Katie Becker wanted to leave no doubt about what had driven her out of the Los Angeles Fire Department. So the young firefighter emailed top brass at the LAFD in the spring of 2019 to denounce the sexism she said she experienced in a department “littered with cruel leadership and misogynistic co-workers.”

Becker’s complaint felt like a gut punch to a group of veteran women at the 3,304-member Fire Department, affirming to them that the agency’s “frat house” culture endured.

The high-ranking women met with Mayor Eric Garcetti that summer to show him a follow-up letter Becker had written about her experiences at the department.
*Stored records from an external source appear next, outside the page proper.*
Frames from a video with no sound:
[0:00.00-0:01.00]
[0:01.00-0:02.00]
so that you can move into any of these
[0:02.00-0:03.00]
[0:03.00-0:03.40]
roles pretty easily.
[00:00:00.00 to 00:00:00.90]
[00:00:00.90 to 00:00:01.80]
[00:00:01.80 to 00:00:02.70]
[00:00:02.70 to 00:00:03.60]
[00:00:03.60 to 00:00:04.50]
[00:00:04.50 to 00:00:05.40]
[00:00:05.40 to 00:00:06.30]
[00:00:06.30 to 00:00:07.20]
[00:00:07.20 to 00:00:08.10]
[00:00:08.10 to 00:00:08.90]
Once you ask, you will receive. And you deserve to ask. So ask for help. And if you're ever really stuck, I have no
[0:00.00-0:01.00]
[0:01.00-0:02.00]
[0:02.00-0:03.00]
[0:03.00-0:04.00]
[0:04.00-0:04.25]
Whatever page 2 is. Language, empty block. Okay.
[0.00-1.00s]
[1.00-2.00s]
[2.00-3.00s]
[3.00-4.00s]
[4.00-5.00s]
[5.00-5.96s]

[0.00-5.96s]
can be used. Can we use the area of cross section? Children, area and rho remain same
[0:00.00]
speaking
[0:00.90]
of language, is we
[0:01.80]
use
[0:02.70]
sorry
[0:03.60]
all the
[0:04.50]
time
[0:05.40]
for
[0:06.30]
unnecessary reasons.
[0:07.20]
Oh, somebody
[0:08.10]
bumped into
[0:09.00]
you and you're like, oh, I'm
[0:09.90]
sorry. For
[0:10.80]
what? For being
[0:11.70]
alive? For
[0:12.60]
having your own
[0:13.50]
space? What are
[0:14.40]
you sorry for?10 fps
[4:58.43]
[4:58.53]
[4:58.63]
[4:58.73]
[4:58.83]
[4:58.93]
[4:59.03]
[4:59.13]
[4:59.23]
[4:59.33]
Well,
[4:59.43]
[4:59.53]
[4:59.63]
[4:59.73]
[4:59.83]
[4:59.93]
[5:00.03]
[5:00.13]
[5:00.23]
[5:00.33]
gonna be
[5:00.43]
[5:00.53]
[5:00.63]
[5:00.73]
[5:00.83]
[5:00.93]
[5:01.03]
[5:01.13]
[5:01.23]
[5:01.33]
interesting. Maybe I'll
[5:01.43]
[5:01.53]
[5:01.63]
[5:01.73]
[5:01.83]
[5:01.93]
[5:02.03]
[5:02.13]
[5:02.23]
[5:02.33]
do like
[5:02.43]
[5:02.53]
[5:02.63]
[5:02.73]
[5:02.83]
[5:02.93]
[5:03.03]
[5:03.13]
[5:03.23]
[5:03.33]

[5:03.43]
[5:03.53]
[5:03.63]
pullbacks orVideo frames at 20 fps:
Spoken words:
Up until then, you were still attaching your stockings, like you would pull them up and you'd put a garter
For the women, it was a chance to show the mayor that more urgent action was needed to fulfill his promise of expanding the ranks of female firefighters and to overhaul an LAFD culture in which women and minority firefighters said they frequently felt bullied and mistreated.

But despite that meeting, and repeated pledges by Garcetti over the years to address gender equity, advocates for women in the Fire Department are dismayed by what they view as slow progress. Their unhappiness burst into view in recent weeks, amid a public falling-out between the Garcetti administration and two of its appointees on the Fire Commission who have been the most vocal advocates for women’s rights.